## Aim of the exercise
Everything in the listing should be copied exactly, save for the pictures.

## Exercise material
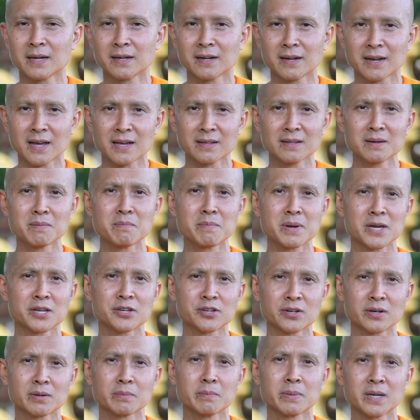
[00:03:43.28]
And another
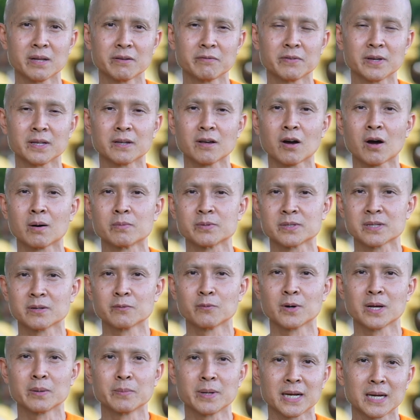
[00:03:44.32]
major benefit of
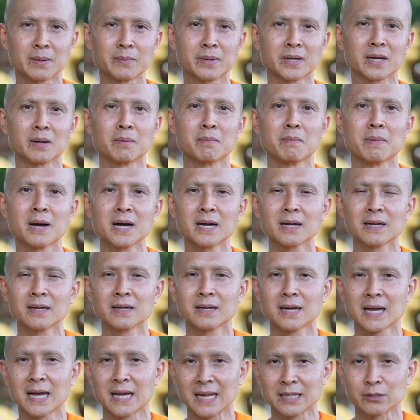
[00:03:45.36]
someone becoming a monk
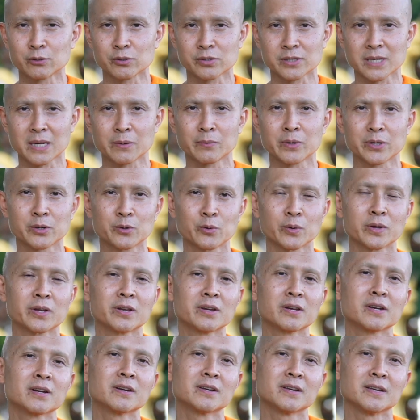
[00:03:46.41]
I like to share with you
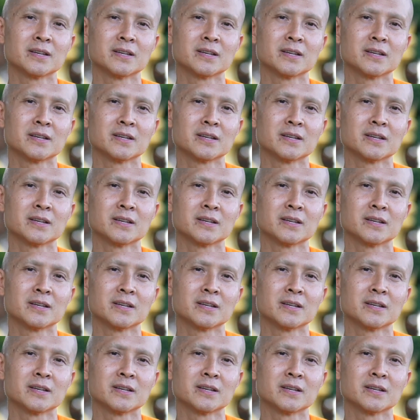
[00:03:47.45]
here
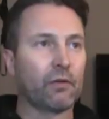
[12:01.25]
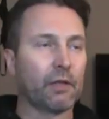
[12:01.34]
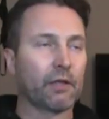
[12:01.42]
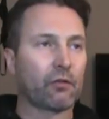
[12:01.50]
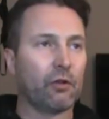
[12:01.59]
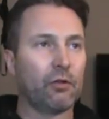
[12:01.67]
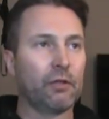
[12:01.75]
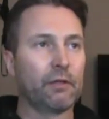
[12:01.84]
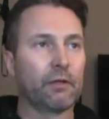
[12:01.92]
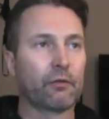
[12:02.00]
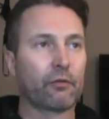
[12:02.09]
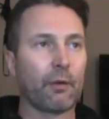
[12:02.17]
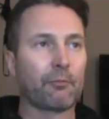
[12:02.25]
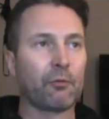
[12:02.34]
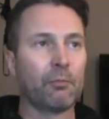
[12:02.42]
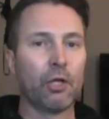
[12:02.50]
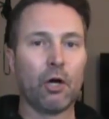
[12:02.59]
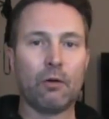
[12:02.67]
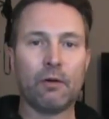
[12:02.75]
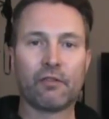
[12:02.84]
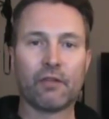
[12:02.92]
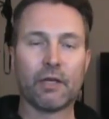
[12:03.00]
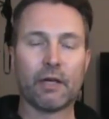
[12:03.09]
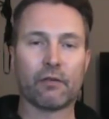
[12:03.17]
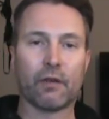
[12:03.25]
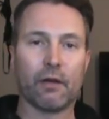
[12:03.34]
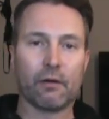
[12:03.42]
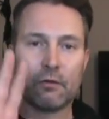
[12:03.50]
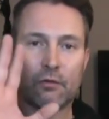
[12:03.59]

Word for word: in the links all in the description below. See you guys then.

## Written answer
[00:03:43.28]
And another
[00:03:44.32]
major benefit of
[00:03:45.36]
someone becoming a monk
[00:03:46.41]
I like to share with you
[00:03:47.45]
here
[12:01.25]
[12:01.34]
[12:01.42]
[12:01.50]
[12:01.59]
[12:01.67]
[12:01.75]
[12:01.84]
[12:01.92]
[12:02.00]
[12:02.09]
[12:02.17]
[12:02.25]
[12:02.34]
[12:02.42]
[12:02.50]
[12:02.59]
[12:02.67]
[12:02.75]
[12:02.84]
[12:02.92]
[12:03.00]
[12:03.09]
[12:03.17]
[12:03.25]
[12:03.34]
[12:03.42]
[12:03.50]
[12:03.59]

Word for word: in the links all in the description below. See you guys then.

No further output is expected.